I would like to try to train a fine-tuned model that writes news articles in the writing style of a specific news outlet, hen given prompts with news facts.
How much training data would I need for that? Is more the better?
How can I train it to mimic the writing style?
So far, my idea is to collect a lot of news articles. Ask gpt-3 to extract the news facts from these articles. And then switch their places, so that in the training data the resulting news facts become the prompt and the news article themselves become the output.
Has anyone tried that before? Do you think it would work?
Welcome to the community.
Sounds like a good action plan to me.
I would use at last 400+ examples. The more the better - usually.
Having keywords in the prompt and the article (as much of it as you can fit) is a good idea.
I think it would probably have good results with enough samples.
Thanks a lot for your reply. I’m quite new at this but very much eager to learn and experiment.
Here are some more questions:
I could go up to 36.000 articles. Is that too much? If I add classifications like categories per article. Could they still fit in one fine-tuning model? Or should I create seperate models per category?
I mean, I guess it depends on your budget. You’re charged for each token used in the training data - once for each epoch. (And most fine-tunes go about 4 epochs…)
You should try to fit as much metadata in the prompt as you can while fitting the article in the completion spot. You only have just over 2000 tokens to work with.
Here’s a good introduction page in the docs.
@amra.dorjbayar Did you get anywhere with this?
@parakeet - How far have you gotten with your exploration here? Looking to do the same thing
Here’s a prompt. Make The AI itself document what you want. Then have it follow that format.
I would like to have you write a document about the lede and 5Ws + H system of traditional top-down truncatable journalism writing.

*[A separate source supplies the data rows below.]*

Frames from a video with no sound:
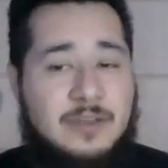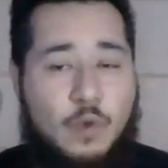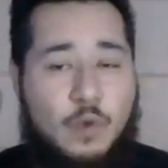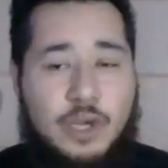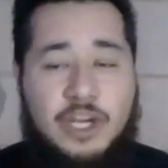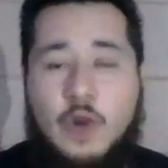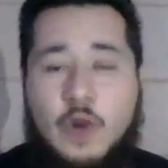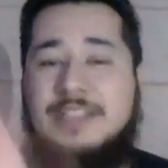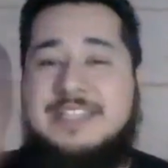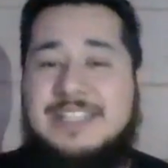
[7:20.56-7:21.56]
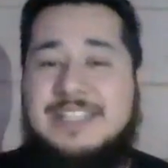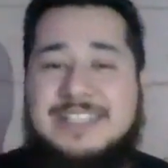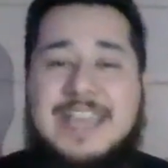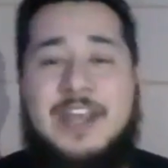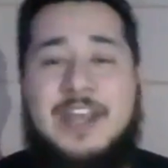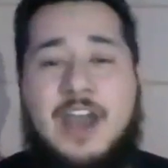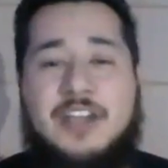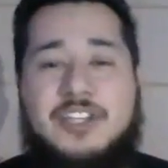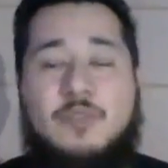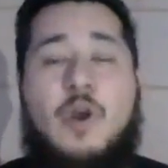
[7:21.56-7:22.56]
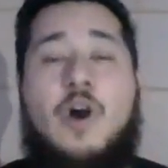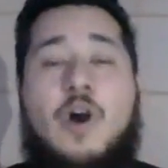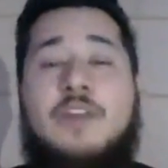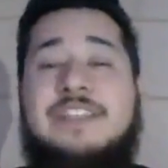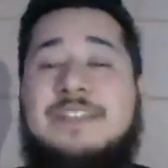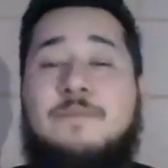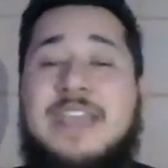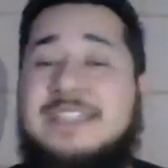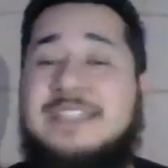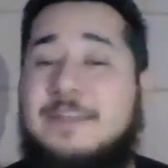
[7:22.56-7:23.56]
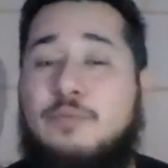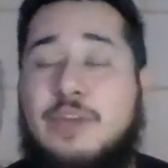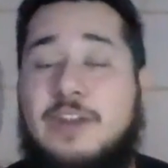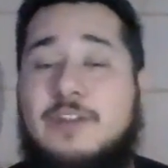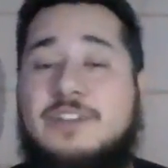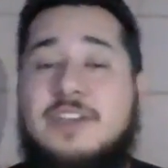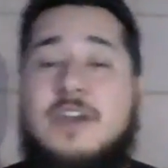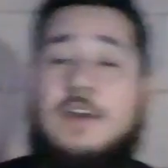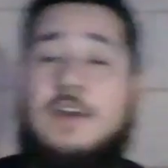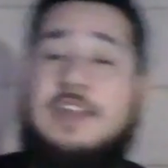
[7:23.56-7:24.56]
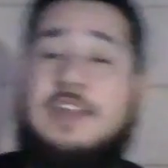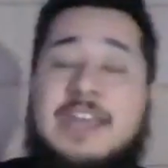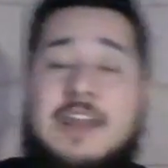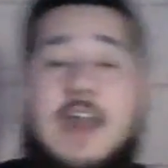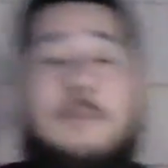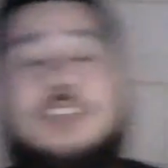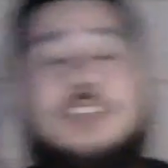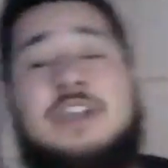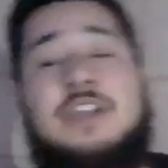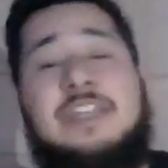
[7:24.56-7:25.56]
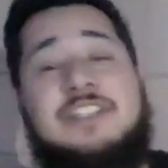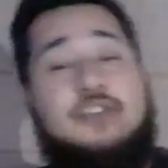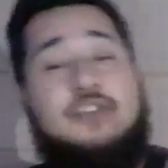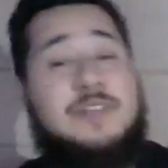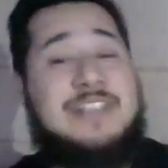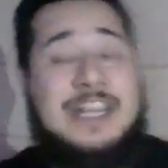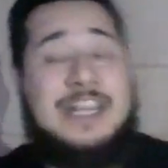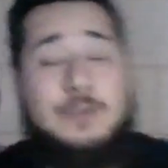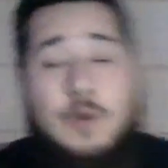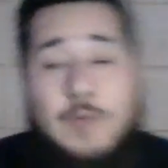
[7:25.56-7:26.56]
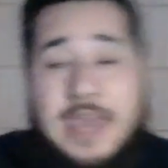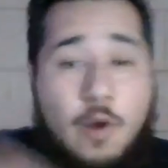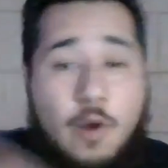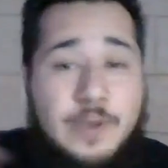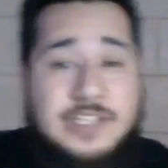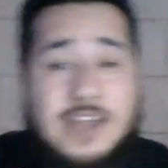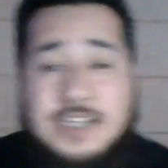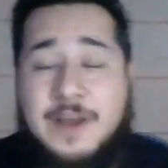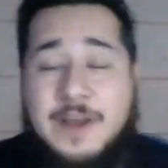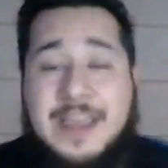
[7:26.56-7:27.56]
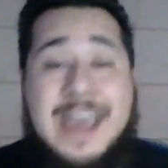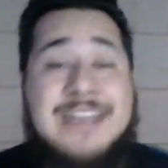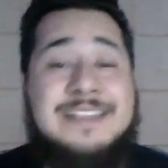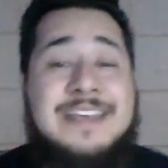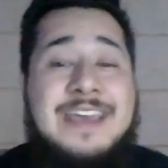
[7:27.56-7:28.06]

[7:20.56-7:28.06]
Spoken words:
we're going to go into the second auction where all these amazing breeders are going to get an opportunity to do exactly what we had already talked about, guys.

For news writing, it may be tedious, because a story should continue to present new newsworthy truthful information and details as you continue to read, and thus you’re providing just as much info to the AI as it is supposed to write. And then it still has tons of human-feedback training on its little articles with “in conclusion, additionally, ultimately”, to overcome.
gpt-3.5-turbo-instruct may do better with its smaller amount of chat training.
Fine tune a base model would be a whole bunch of examples of what information and instructions you provide and what comes out of that.
I found a good level of success. My use case was writing stories based on interview transcripts. I settled on a lengthy prompt to guide GPT-4 via API. It also helped to provide it with the name of the publication to emulate, which basically only does this story format (I once give it the prompt minus a transcript, and it spat out a generic version of the stuff we always do).